Hi all,
I have a decision-making experiment going on, in which my participants see some gray-scale (normalized luminance) cues on the monitor and associate them with the four conditions of the experiment, using keyboard inputs, while I record their pupil size.
After my pilot recordings, I see general constrictions in pupil size for all the experimental conditions, whose amounts are different (and are as differentiating among the four conditions as they should be).
I have been advised that only normalizing the luminance of my cue images is not enough, and the cues should also be iso-luminant with respect to the background (which is gray, and the same throughout all the runs).

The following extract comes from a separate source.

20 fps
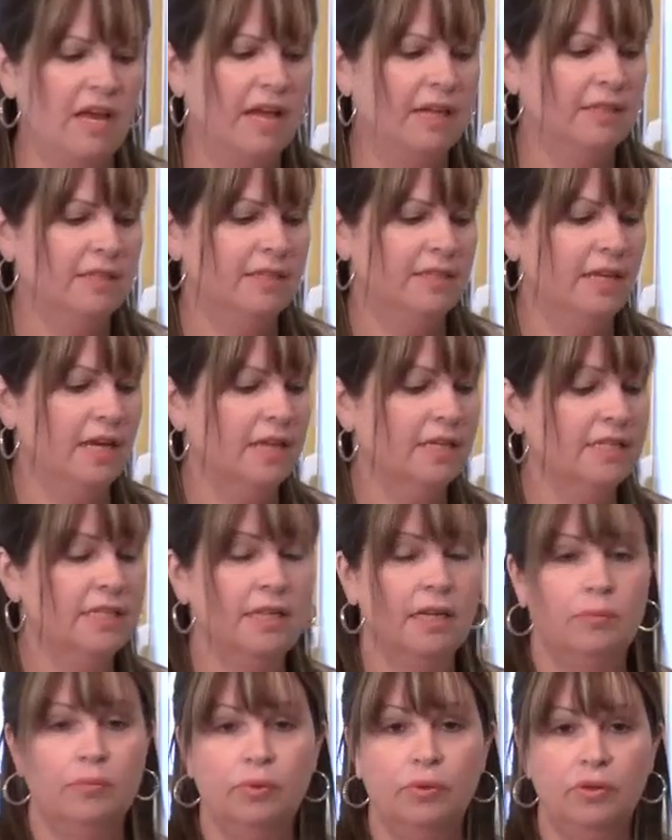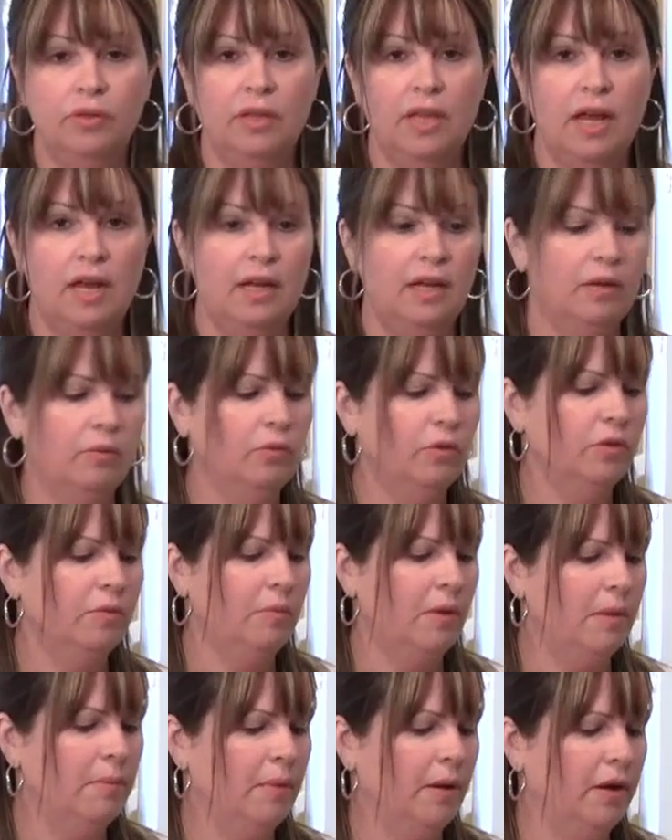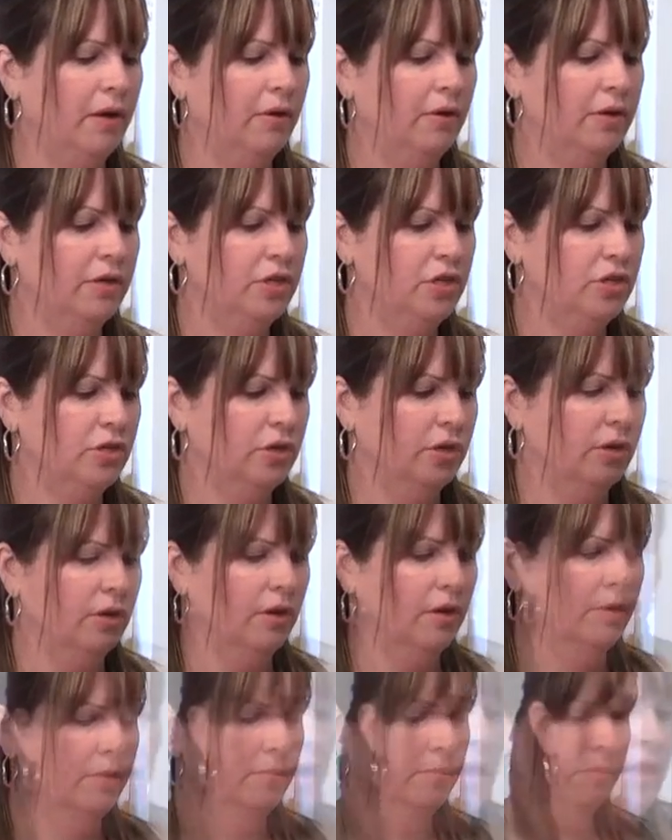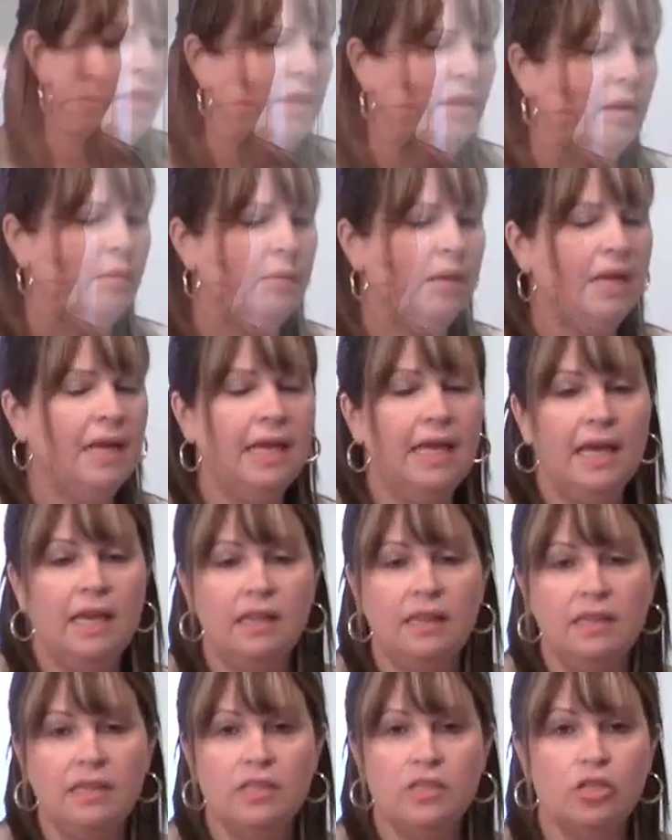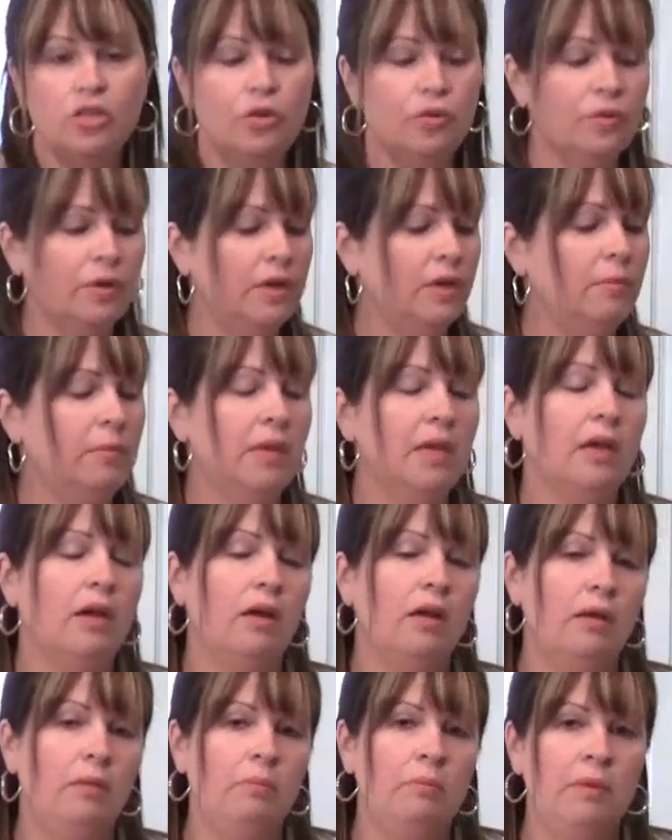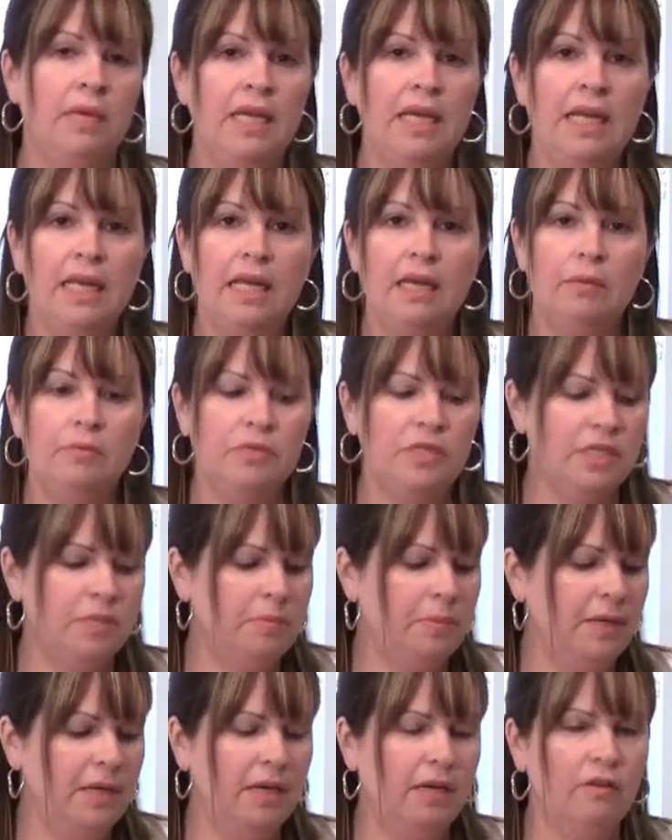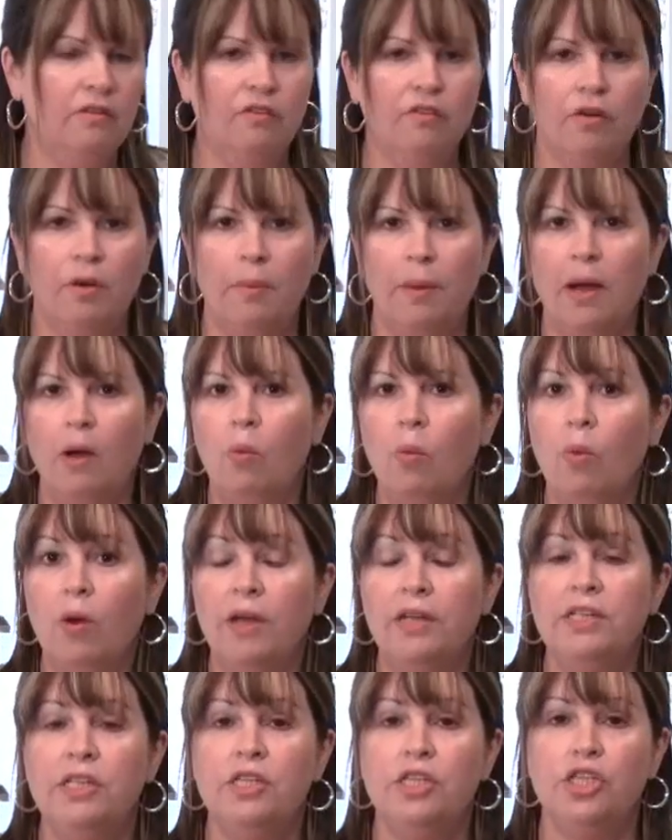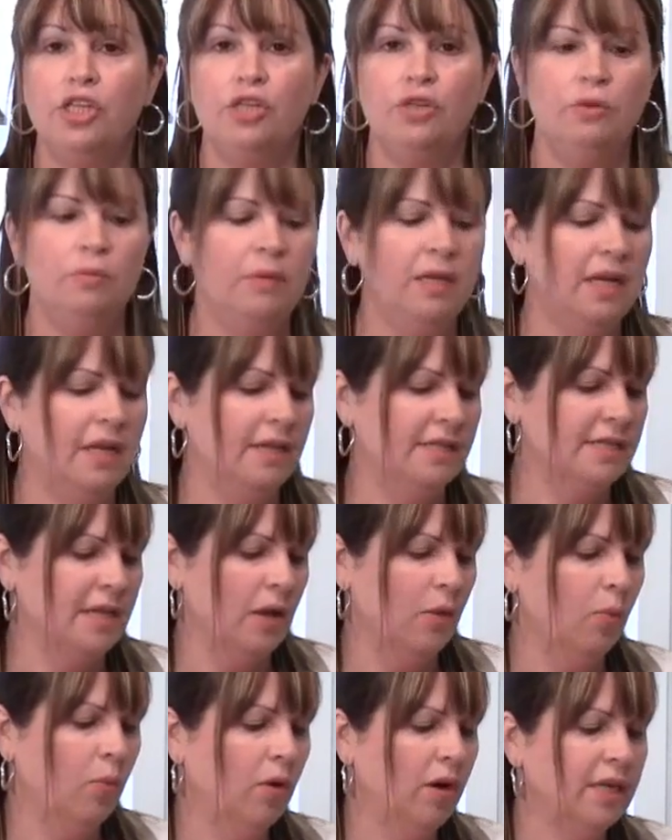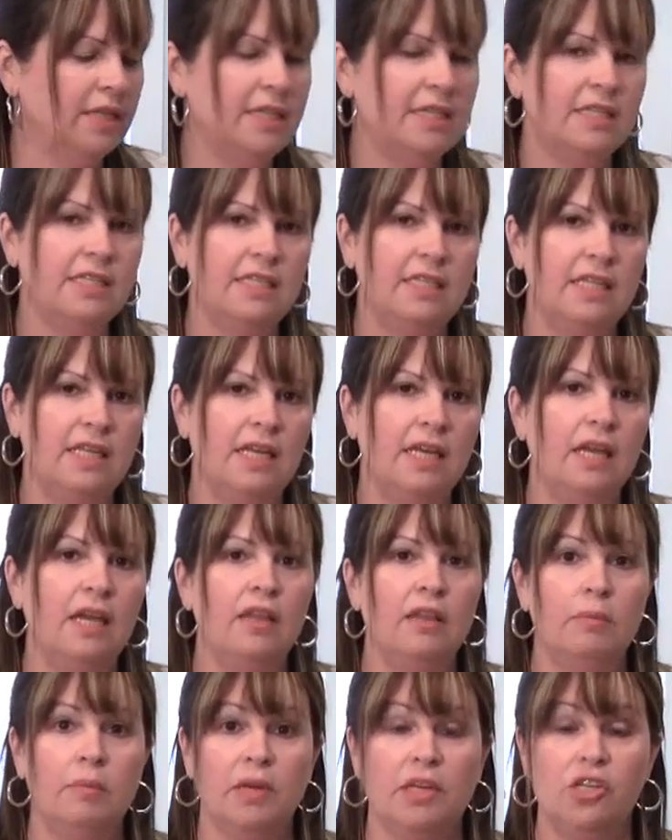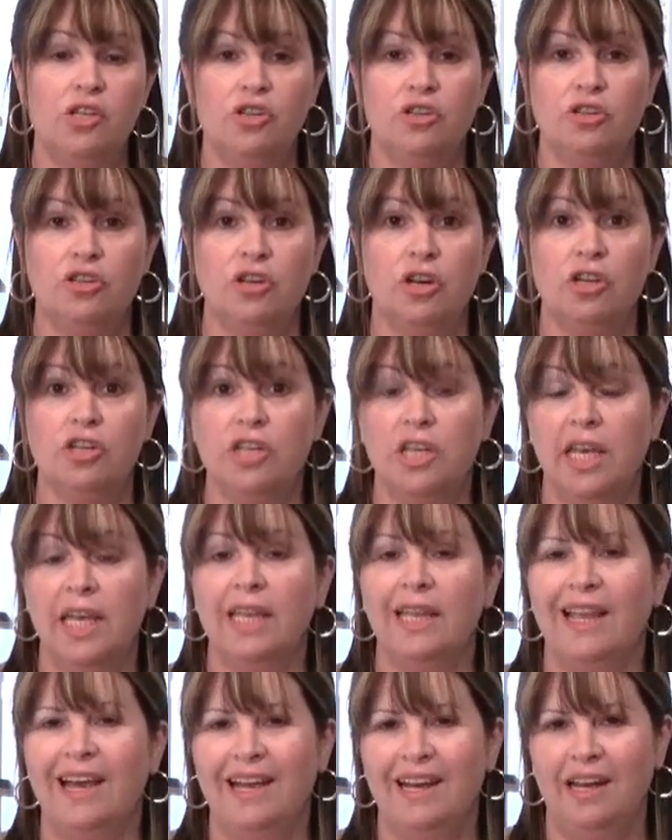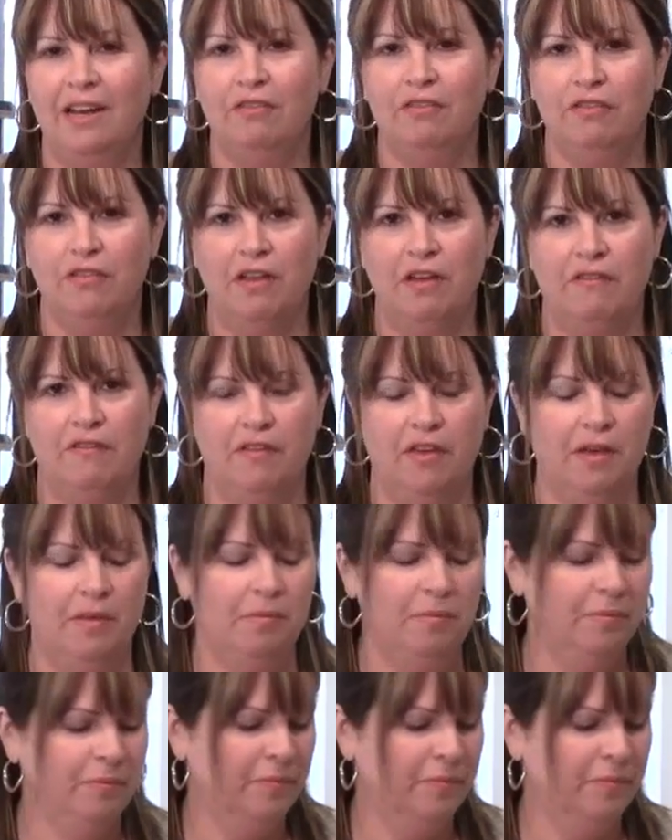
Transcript: that zest and put that in with my butter and sugar. Then I'm going to get this creaming on a medium speed for about one to two minutes. I want to see the mixture start to get light and fluffy.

Do you have any comments about the two of these points? Has anyone done such a thing in their Pupil Core recordings?
Thank you!
Hi all, there was this LPW dataset (https://arxiv.org/abs/1511.05768) collected using Pupil Pro a few years back. Does anyone know how to get to the camera parameters used for the exercise? @marc
Hi 👋 Relative changes in Pupil size - i.e. through your counter-balanced conditions - could be enough. It depends on the questions you are trying to answer and your baselining. The attached paper is a good source for reference.
thank you @user-9429ba
hey, we recently released a paper with the pupil core that deals with speeding up and automate the evaluation of eye tracking data during an mirror exposure experiment. Feel free to ask me any questions or just have a look 🙂
https://www.bibsonomy.org/bibtex/2338d04965adadc2c33b593fe0362d180/hci-uwb
@user-98789c If you search pupillometry
under keywords in our publications database you can find examples papers using Pupil Core: https://pupil-labs.com/publications/
Hi all, do you know of any papers that have used pupil size "area under the curve" and "peak amplitude" for their analysis? I'm looking for reasons why these parameters can be used.
hi all, no comments on my question? 🙂
Hey @user-98789c If you search pupillometry "area under the curve"
in Google Scholar there are a number of hits. This one looks quite promising: https://www.frontiersin.org/articles/10.3389/fneur.2011.00010/full Perhaps you can draw more from the references contained in this paper too. You may already be aware, but PyPlr gives a lot of specific advice on coding and pupillometry data with Pupil Core! https://pyplr.github.io/cvd_pupillometry/04a_pyplr_and_pupil_core.html
thanks @user-9429ba
Hi, I have conducted fieldwork with pupil invisible glasses and are trying to use begaze to do some analysis. However, I can not seem to export large files (45 min recording) using the export function in pupil player v3.0.7. The export crashes and shuts down the pupil player. Is it just my pc that is not powerful enough? (I use an i5 laptop).